Of course, I don t really want to type in a bunch of load_image.pl commands at the shell prompt any more than I want to upload images over the Web one by one. So I FTP the images to a directory Images on my UNIX box, and then log in there and write a shell script load_images.sh that looks like this:

 #! /bin/sh  ./load_image.pl Images/blackcat.jpg "Black Cat"  ./load_image.pl Images/flowers.jpg "Flower Bouquet"  etc.

The basis of this script can be created using just a few commands:

 % ls Images > load_images.sh  % chmod +x load_images.sh  % vi load_images.sh  :1,$s/.*/.\/load_image.pl Image\/&/

All that needs to be added is the #! line at the beginning of the script and the descriptive names at the end of the command lines, and then I can load all the images easily by running load_images.sh. This is particularly useful when moving all the images to another machine, because the same script can be used there. (In other words, writing the script creates a repeatable action.)

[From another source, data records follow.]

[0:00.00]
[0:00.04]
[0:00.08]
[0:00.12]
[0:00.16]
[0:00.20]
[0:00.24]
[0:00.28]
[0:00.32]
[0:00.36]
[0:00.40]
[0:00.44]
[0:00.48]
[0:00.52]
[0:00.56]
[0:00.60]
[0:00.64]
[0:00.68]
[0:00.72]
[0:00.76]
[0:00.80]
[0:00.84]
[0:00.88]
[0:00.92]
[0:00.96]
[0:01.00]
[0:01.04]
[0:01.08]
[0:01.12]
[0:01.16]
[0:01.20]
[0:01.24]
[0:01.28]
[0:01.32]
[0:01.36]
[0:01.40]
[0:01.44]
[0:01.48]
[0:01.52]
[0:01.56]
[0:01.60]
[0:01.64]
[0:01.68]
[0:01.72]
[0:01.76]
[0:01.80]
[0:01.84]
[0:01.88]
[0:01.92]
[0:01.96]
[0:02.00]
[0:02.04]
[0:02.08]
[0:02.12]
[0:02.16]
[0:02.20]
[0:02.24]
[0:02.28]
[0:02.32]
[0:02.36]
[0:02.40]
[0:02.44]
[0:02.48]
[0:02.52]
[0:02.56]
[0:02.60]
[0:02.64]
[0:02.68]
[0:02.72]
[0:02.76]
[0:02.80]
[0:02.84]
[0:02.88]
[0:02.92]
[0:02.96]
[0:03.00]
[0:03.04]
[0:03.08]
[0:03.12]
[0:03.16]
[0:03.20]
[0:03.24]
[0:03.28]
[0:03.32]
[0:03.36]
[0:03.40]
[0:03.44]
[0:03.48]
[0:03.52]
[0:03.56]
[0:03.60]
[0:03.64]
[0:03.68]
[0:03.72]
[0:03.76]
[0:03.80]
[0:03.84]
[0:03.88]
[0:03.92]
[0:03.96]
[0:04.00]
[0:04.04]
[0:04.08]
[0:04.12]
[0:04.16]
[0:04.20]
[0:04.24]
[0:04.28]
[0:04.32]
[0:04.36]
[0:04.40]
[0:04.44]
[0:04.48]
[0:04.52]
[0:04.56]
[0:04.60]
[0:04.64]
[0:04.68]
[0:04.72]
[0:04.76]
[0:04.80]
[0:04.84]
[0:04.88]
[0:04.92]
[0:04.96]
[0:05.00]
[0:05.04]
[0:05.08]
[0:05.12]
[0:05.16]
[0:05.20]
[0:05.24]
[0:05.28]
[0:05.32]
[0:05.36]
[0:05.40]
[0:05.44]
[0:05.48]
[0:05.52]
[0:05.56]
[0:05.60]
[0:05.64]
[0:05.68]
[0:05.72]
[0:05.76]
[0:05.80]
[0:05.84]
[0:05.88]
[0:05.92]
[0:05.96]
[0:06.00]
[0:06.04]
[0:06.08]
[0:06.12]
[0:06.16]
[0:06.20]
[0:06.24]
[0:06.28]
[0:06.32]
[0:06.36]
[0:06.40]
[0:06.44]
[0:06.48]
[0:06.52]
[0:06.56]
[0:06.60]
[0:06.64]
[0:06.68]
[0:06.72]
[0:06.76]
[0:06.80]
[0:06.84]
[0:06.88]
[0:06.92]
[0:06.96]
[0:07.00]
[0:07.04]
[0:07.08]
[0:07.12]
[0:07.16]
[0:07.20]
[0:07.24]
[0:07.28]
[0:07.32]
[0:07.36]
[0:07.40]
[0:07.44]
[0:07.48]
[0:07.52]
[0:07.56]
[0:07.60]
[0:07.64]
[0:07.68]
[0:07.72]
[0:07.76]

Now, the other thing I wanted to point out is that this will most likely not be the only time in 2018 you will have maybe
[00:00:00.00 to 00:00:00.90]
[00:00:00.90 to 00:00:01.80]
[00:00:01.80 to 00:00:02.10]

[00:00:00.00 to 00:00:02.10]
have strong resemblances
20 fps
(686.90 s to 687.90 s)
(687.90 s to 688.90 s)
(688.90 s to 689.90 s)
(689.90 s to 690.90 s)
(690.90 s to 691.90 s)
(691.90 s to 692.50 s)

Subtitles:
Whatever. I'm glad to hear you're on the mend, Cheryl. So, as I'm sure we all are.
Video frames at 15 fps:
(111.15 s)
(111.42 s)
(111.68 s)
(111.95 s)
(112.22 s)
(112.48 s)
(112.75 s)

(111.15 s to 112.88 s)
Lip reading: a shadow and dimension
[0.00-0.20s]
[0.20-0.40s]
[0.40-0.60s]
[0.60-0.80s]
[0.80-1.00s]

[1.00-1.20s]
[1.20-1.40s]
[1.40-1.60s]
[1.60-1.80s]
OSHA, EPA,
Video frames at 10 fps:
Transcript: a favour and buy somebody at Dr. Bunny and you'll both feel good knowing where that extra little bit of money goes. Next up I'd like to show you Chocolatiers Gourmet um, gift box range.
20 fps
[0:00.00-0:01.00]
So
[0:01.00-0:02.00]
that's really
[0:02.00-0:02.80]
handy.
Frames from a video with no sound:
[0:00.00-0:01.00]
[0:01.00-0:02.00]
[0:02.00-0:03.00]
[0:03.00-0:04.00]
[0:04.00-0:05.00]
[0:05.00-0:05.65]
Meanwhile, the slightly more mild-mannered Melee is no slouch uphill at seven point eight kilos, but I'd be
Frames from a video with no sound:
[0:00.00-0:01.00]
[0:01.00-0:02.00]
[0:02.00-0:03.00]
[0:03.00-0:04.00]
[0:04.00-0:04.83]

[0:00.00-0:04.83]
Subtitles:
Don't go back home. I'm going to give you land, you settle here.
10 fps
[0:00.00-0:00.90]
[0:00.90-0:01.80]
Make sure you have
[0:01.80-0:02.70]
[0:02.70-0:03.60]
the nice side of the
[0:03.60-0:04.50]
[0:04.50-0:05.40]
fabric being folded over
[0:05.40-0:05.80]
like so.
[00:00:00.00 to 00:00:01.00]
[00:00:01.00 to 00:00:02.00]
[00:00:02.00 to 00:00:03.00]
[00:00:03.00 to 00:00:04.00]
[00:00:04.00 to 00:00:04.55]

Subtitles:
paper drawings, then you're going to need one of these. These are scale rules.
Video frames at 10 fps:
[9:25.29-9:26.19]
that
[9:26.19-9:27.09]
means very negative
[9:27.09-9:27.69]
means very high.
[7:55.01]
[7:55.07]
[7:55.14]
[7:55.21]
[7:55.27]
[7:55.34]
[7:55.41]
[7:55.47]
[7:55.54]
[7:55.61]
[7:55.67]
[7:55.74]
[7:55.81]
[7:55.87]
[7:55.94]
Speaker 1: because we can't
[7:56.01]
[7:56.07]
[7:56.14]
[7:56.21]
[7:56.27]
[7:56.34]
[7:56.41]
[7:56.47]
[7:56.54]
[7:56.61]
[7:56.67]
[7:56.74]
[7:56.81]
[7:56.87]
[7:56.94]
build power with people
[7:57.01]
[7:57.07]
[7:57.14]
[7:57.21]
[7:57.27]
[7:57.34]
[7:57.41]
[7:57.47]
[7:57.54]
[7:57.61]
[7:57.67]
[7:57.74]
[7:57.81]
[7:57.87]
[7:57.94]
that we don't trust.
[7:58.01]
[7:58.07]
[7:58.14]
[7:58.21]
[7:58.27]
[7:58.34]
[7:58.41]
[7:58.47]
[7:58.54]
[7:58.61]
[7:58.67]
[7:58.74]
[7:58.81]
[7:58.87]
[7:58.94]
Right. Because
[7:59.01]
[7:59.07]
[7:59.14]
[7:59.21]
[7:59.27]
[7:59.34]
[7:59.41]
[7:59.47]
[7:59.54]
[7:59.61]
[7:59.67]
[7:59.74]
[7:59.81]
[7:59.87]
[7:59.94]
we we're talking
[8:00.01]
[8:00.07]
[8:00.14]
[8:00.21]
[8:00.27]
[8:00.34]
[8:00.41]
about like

If you don t have a shell account, you can t use this command-line approach. If you do have one, however, to my mind this method is much preferable to uploading images individually or typing a bunch of individual commands. If you re setting up the image table using the webdb distribution that accompanies this book, you ll find that its image directory includes the load_images.sh script and an Images subdirectory containing a set of sample images to use.

Serving Images

Now that we can get images into the database, how do we get them out again? This section shows how to write serve_image.pl, the script that retrieves an image from the image table and displays it in a Web page. We need this script so that the confirmation page generated by upload_image.pl can properly show the uploaded images. We ll also use serve_image.pl for image display in the electronic greeting card application developed later in this chapter.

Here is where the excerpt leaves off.